I did wonder when we entered L’Enclume whether the service would be too stuffy as we were immediately fussed over by some serious seeming waiters. It was only as the evening wore on that I realised that these guys were quietly quirky and fun.
We took our seats and were presented with a fancy wax sealed envelope with the menu in. Beautiful branding by the way, oh and the plate was stunning too.
We opened the menu which revealed seventeen courses! None of which made any sense to me – not that that was a problem. But first things first we needed to focus on booze. I sensibly declined the wine flight as I knew that would be bad news for everyone. However Jamie was game, and opted for eight wines matched with eight of the courses. I stayed safe and had a glass of english sparkling wine from Kent which was light and scrumptious.
The food commenced with one of my favourites of the evening: smoked cod roe and parsley served on a pebble with some flatbreads for scooping it off. Fishy, seasidey and delicious – the excess of parsley giving it a very unique flavour. And I loved scraping it off a pebble. My only beef was that the waiter removed the pebble before I scraped all the cod roe off! I was too intimidated by the fine dining atmosphere to complain though.
I won’t take you through all the seventeen courses or this could become a very long blog post. However mouthwatering theatrical course after course appeared, each subtle and intriguing and a work of art. The most dramatic course was called ‘Humphrey’s Pool’ on the menu – which obviously tells you nothing. The waiter appeared with a bunsen burner and glass bottle contraption on top – there was a broth in the bottom part and seaweeds and seashells in the top. The broth was magically cooked up involving broth going up and down the bottle. Next it was poured on to a wave shaped plate of seafoods. I’m not quite sure what I was eating but it tasted fine, and that’s all that mattered!

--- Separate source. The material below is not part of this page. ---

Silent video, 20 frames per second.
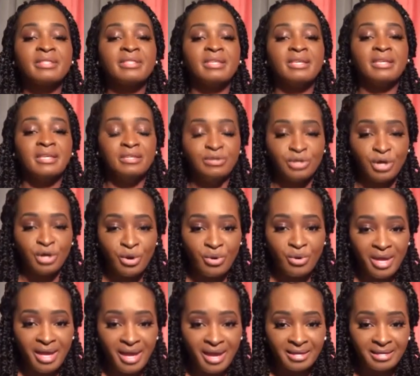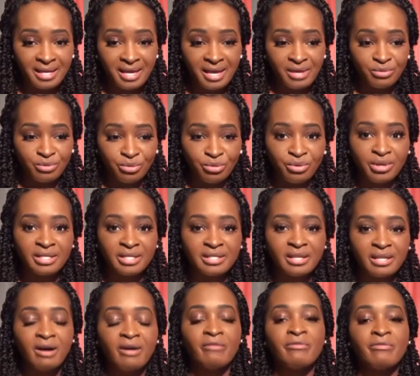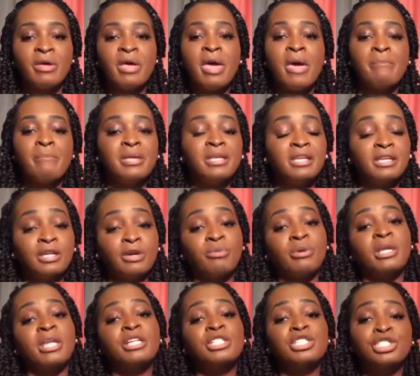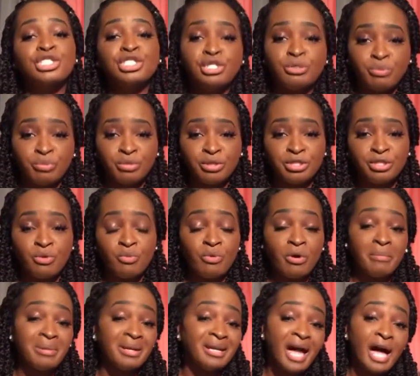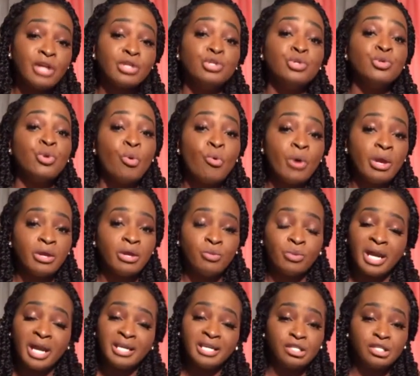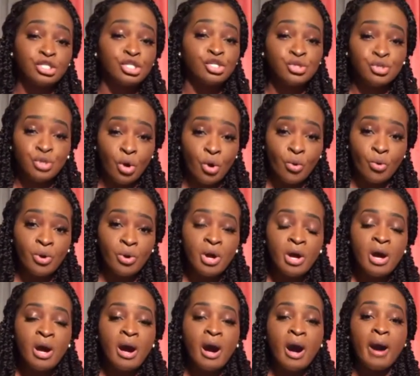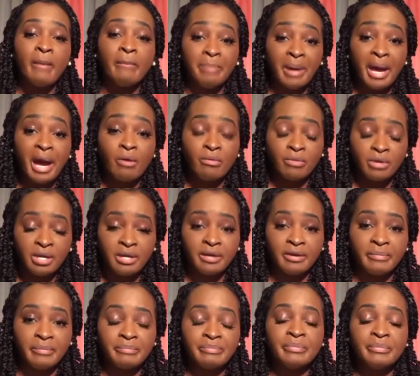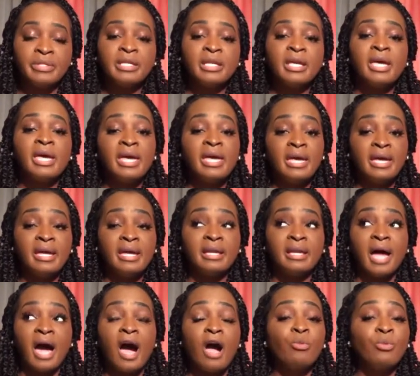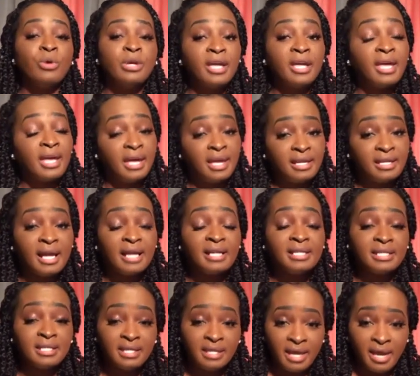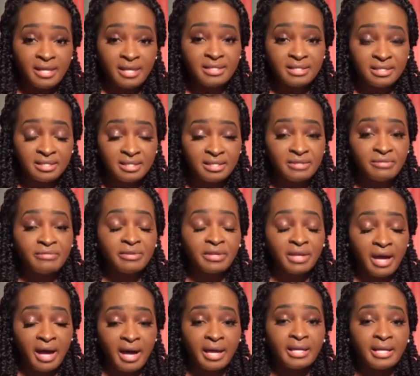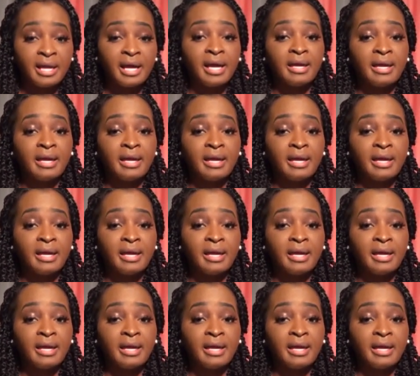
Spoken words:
you know, at risk of being in a relationship with someone but not knowing what I need to know about him. And I went ahead and I did ask this guy, and I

The bunsen burner broth contraption
Towards the end of the meal we obviously got to the puddings. It’s hard to pick a favourite when everything tastes so good – but Holker yoghurt, rhubarb and sorrel did it for me. Not only did it look exquisite with little flowers sprinkled on top, but this was a dynamite flavour – an extremely posh rhubarb crumble with a moussy sweet cheese topping (which I assume was the yoghurt). Divine!
Words are failing me when I try and sum up the evening – it was a very special meal and there many elements at work that made the night sing. The waiters were brilliant and genuinely very friendly – subtle, knowledgeable, polished, but as I discovered with the photobombing – not too polished that they’ve lost their sense of fun. The setting was charming – it was minimalist but not too minimalist – lots of touches of nature and art thrown gently into the mix with a bit of driftwood here and a shell art work there and delightful hand made asymmeticral crockery. The decor felt contemporary but lovely and tactile and natural too. And obviously the food from start to finish was an adventure – each course surprised us and piqued our curiousity – with each mouthful you were greeted with a new flavour sensation. So L’Enclume thank you – you’ve nailed it!